Democrat Barack Obama told a Charlotte audience Monday that Americans upset by high gas prices and a troubled economy face a clear choice in November.

“John McCain wants to continue the same policies that George Bush made a cornerstone of his administration,” Obama said of his presumptive Republican rival. “They haven't worked. If you are satisfied with the way things are going now, you should vote for John McCain.”

The Illinois senator spoke by phone to more than 200 people gathered in the library of James G. Martin Middle School in northeast Charlotte. He called from the St.
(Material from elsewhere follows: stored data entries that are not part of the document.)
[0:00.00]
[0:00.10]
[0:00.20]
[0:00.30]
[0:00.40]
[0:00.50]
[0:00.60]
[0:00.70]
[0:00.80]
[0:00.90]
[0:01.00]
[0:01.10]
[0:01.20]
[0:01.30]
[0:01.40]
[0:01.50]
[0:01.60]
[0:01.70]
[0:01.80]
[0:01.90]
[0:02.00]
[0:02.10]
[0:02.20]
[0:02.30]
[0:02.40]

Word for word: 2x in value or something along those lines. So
Louis airport after mechanical problems caused his Charlotte-bound charter flight to be diverted.

His scheduled economic visit to North Carolina came the same day McCain began his own economic tour and again indicated his desire to compete in a state that hasn't voted for a Democratic presidential candidate since 1976.

Obama spoke for 10 minutes to an audience that included Democratic U.S. Senate candidate Kay Hagan, gubernatorial candidate Bev Perdue, party activists and regular citizens.
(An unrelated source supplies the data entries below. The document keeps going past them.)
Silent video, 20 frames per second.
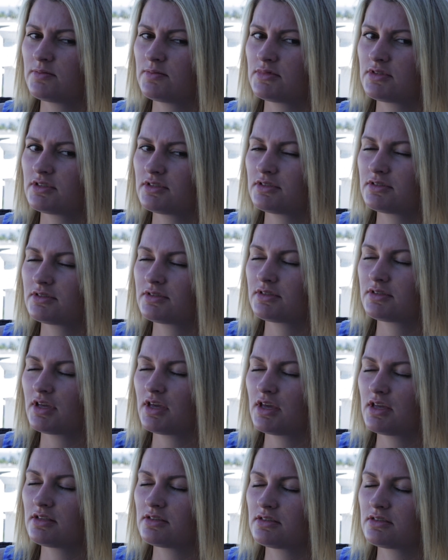
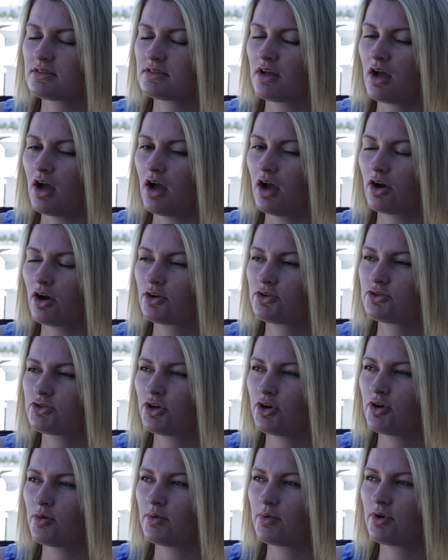since
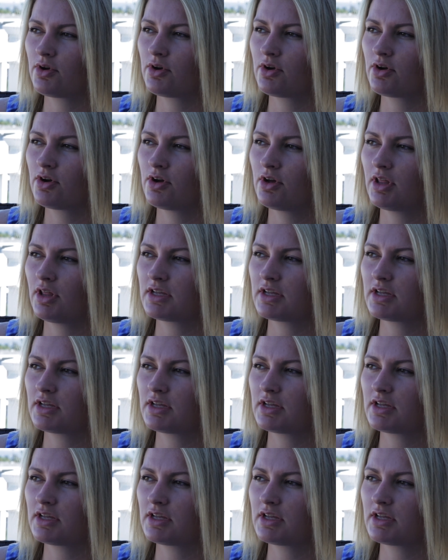October.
“When we planned this trip, we wanted to start off this week in a city that has seen wonderful economic growth over the last several years,” Obama said, “but like the rest of the country is experiencing some tough times …

“All across North Carolina, people are concerned about jobs as the economy has slowed down … People are worried and scared of the prospects for the future.”
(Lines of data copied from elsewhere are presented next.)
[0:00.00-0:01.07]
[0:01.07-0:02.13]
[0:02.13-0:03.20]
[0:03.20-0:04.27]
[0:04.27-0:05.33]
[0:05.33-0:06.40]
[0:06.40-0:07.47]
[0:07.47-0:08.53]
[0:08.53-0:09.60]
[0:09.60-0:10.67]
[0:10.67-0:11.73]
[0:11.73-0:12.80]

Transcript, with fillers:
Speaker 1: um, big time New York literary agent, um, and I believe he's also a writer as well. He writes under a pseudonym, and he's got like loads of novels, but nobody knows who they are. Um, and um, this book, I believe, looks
Obama went on to outline his solutions to the ailing economy.

He called for new investments in infrastructure such as roads and bridges, greater access to high-speed Internet and what he called a “real” energy policy “not gimmicks like the gas tax holiday” proposed by McCain.

Obama also called for shorter-term fixes such as preventing home foreclosures and giving tax rebates to most Americans.

He has proposed tax rebates of $1,000 for 95 percent of workers and eliminating income taxes entirely for seniors who make less than $50,000. He contrasted his position with that of McCain.

“If you look at the essence of his economic policies, which are based on a large mass of tax cuts for corporations and wealthy individuals, only a quarter of those tax breaks are going to the middle class,” Obama said.

McCain, who Monday pledged to balance the budget by 2013, has said he would also cut middle-class taxes. Among other things, he would end the alternative minimum tax and double the personal exemption for dependents. He also would cut the corporate tax rate from 35 percent to 25 percent.

“A proposal is great, but the fact remains that Senator Obama has voted for higher taxes nearly 100 times since being elected to the U.S. Senate,” said McCain spokesman Mario Diaz.

Among those who came to hear Obama was Gail Wilson, a Charlottean recently laid off for the third time in 10 years. She said she once worked in human resources for a company and herself had to help lay off people.

“I've seen both sides,” she said. “It's not a good feeling.”

Wilson also said she has recently seen people at gas stations filling up their SUVs, then pumping more into large containers, apparently stockpiling in anticipation of even higher prices.

“It's a scary thought that gas can continue to go up and up and up,” she said.

Other audience members had other economic worries.

“It seems unbelievable to me that you can have a stable middle-class family and with a major health crisis become bankrupt,” said Julie Peters, who works in customer relations for Michelin in Greenville, S.C. “I'm really concerned about the future.”